* _ASSIGNED TASK_: Print the entries below word for word; the pictures stay out of your copy.

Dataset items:
-------
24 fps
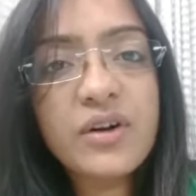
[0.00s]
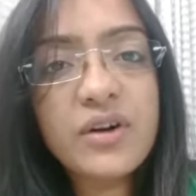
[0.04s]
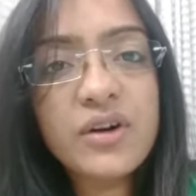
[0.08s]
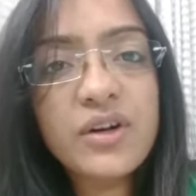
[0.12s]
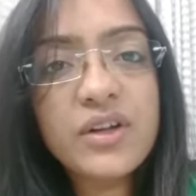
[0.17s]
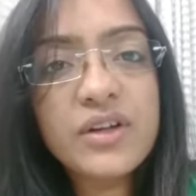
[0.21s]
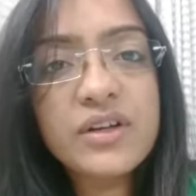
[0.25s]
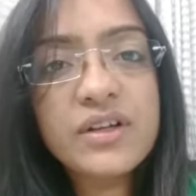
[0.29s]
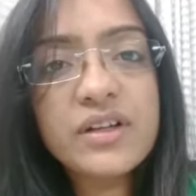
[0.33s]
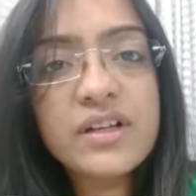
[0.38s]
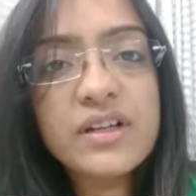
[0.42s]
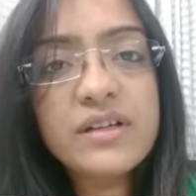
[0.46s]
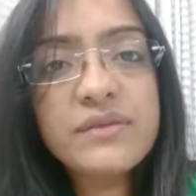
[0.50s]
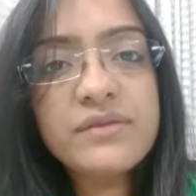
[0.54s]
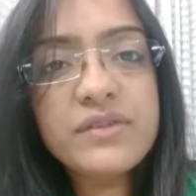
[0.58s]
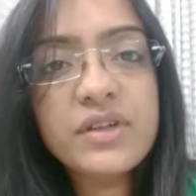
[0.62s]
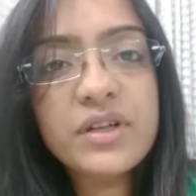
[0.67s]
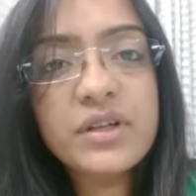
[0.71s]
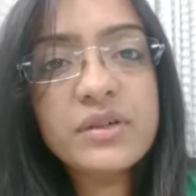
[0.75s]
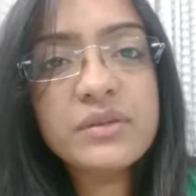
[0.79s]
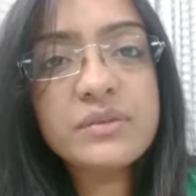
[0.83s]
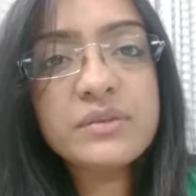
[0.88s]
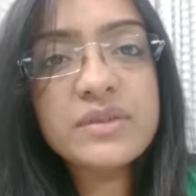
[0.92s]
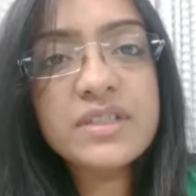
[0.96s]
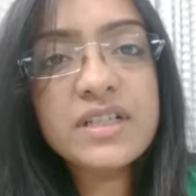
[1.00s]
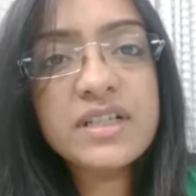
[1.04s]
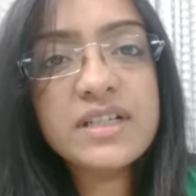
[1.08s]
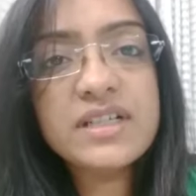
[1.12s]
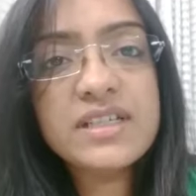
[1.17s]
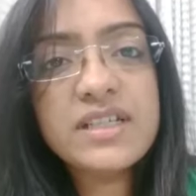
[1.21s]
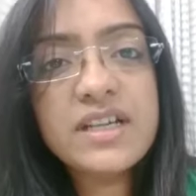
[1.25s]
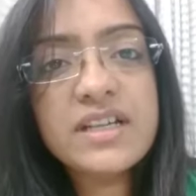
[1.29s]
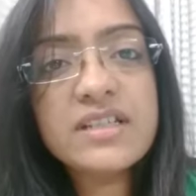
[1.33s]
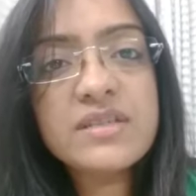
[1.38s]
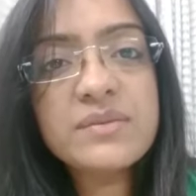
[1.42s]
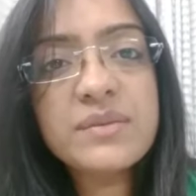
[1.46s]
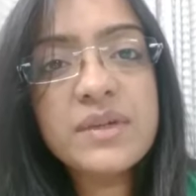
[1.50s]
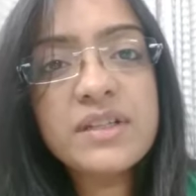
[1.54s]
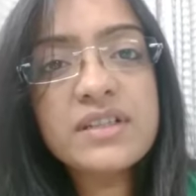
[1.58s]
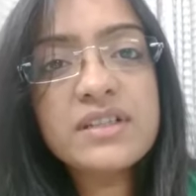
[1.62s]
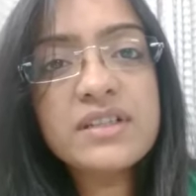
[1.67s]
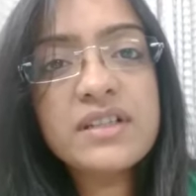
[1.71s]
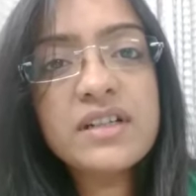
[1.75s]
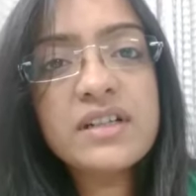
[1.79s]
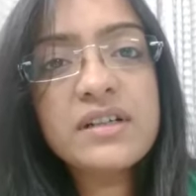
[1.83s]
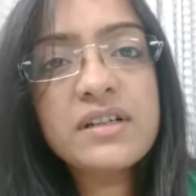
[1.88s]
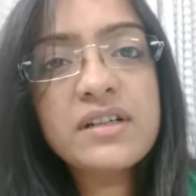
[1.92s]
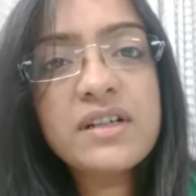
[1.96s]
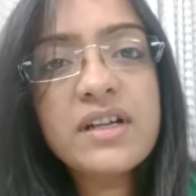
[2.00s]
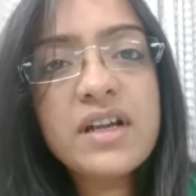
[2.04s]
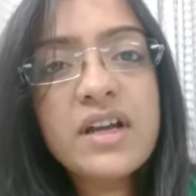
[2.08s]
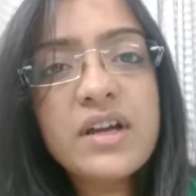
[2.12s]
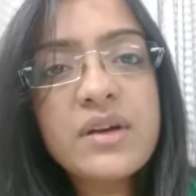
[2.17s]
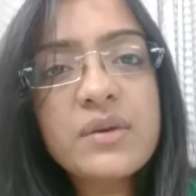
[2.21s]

audio clip from Success Mantra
-------
* _ANSWER SPACE_:
24 fps
[0.00s]
[0.04s]
[0.08s]
[0.12s]
[0.17s]
[0.21s]
[0.25s]
[0.29s]
[0.33s]
[0.38s]
[0.42s]
[0.46s]
[0.50s]
[0.54s]
[0.58s]
[0.62s]
[0.67s]
[0.71s]
[0.75s]
[0.79s]
[0.83s]
[0.88s]
[0.92s]
[0.96s]
[1.00s]
[1.04s]
[1.08s]
[1.12s]
[1.17s]
[1.21s]
[1.25s]
[1.29s]
[1.33s]
[1.38s]
[1.42s]
[1.46s]
[1.50s]
[1.54s]
[1.58s]
[1.62s]
[1.67s]
[1.71s]
[1.75s]
[1.79s]
[1.83s]
[1.88s]
[1.92s]
[1.96s]
[2.00s]
[2.04s]
[2.08s]
[2.12s]
[2.17s]
[2.21s]

audio clip from Success Mantra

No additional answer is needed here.